Faltam Médicos e Estruturas Adequadas na Saúde de Tangará da Serra
Problemas na saúde básica de Tangará da Serra, município localizado a 242 km de Cuiabá, foram identificados em um levantamento realizado pelo Tribunal de Contas do Estado (TCE). A análise, divulgada na última sexta-feira, apontou falhas graves na organização e oferta de serviços de Atenção Primária à Saúde, o que compromete a continuidade do atendimento nas Unidades Básicas de Saúde (UBS) da cidade.
O estudo abrangeu diversas áreas, incluindo a infraestrutura das unidades, a disponibilidade de profissionais e a eficiência dos serviços oferecidos. Um dos principais problemas destacados foi a fragilidade das equipes de Atenção Básica. Faltam agentes comunitários de saúde, cirurgiões-dentistas e técnicos em saúde bucal. Além disso, pelo menos uma UBS enfrenta a descontinuidade do atendimento médico.
O relator do processo, o conselheiro Antonio Joaquim, ressaltou que esses problemas não são isolados e requerem ações imediatas da Prefeitura. Segundo ele, a Atenção Primária é a porta de entrada do cidadão no sistema de saúde, e falhas nesse nível afetam todo o funcionamento da rede. A falta de profissionais e a precariedade da infraestrutura impactam diretamente a qualidade do atendimento à população.

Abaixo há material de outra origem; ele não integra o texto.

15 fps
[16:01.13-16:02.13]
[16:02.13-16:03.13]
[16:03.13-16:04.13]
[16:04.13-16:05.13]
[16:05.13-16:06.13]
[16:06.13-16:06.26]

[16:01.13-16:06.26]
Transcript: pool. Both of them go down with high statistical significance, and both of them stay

O TCE fez algumas recomendações à Prefeitura, como tornar mais claras e acessíveis as informações sobre as UBS. Isso inclui detalhes sobre horários, equipes responsáveis, serviços disponíveis e áreas atendidas. Além disso, o Tribunal sugeriu a recomposição e ampliação das equipes de saúde, especialmente na contratação de agentes comunitários e profissionais da área odontológica, sempre em conformidade com a Política Nacional de Atenção Básica.
O relatório também destacou a situação crítica da Unidade de Saúde da Família localizada no Parque Figueira, que enfrenta a ausência constante de médicos. O conselheiro Antonio Joaquim pediu um planejamento formal com medidas concretas para garantir a permanência dos profissionais e evitar interrupções no atendimento, enfatizando que a população precisa de previsibilidade e continuidade nos serviços de saúde.

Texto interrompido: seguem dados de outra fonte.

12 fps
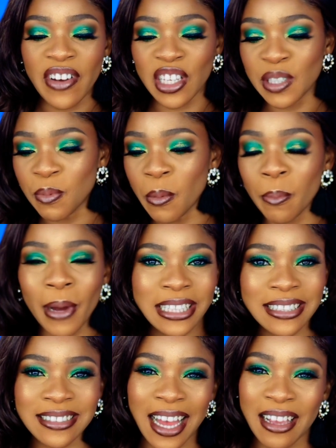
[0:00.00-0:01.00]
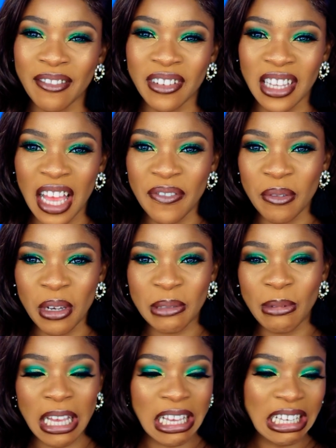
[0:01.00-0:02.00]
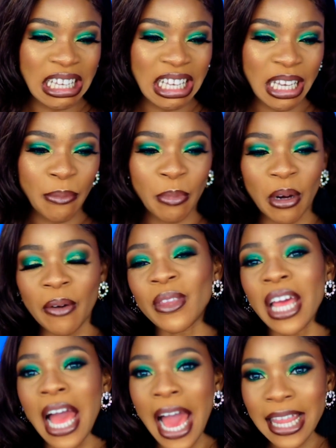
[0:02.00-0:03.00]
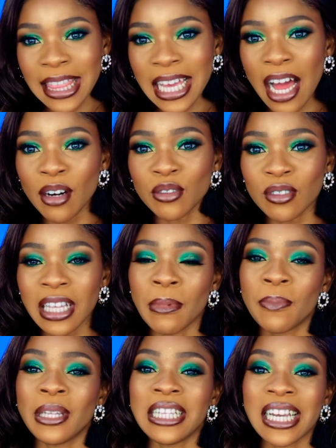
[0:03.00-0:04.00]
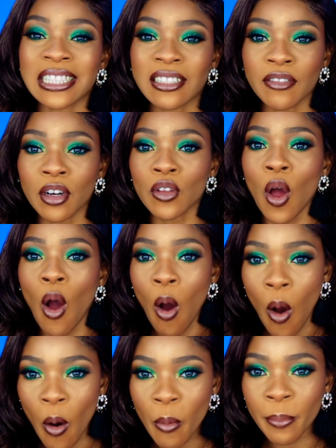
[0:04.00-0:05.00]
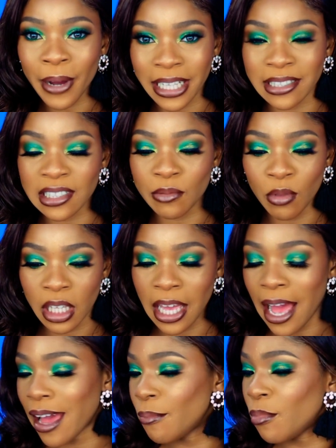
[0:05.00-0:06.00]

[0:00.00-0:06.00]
I just put matte that green everywhere to be like, but I think I'll do that maybe later on, all matte smoky eye.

Foram identificados problemas na gestão de recursos humanos, como a falta de estratégias para substituir profissionais afastados, sobrecarregando as equipes remanescentes. O levantamento também revelou falhas nas estruturas das UBS, a falta de equipamentos essenciais e a carência de manutenção preventiva.
Na área de farmacologia, o TCE recomendou aumentar o número de profissionais para garantir a distribuição de medicamentos em todas as unidades de saúde. Em relação à vacinação, foi alertada a necessidade de uma oferta regular de vacinas de rotina, utilizando ações de busca ativa e estratégias que vão além das unidades de saúde.
O Tribunal ainda pediu que a Prefeitura mantenha atualizados os alvarás da Vigilância Sanitária e os documentos exigidos pelo Corpo de Bombeiros. Há também uma recomendação para que se instituam rotinas claras de acompanhamento de obras e correções estruturais, com prazos, custos e responsáveis definidos.
Por fim, o TCE determinou a criação de um processo de monitoramento para verificar se a gestão municipal irá implementar as recomendações feitas. O relator enfatizou que a intervenção do Tribunal não termina com as recomendações, sendo fundamental assegurar que as correções serão efetivamente colocadas em prática para o benefício da população.
A reportagem tentou contato com a Prefeitura de Tangará da Serra, mas até o momento não obteve resposta. O espaço segue aberto para esclarecimentos.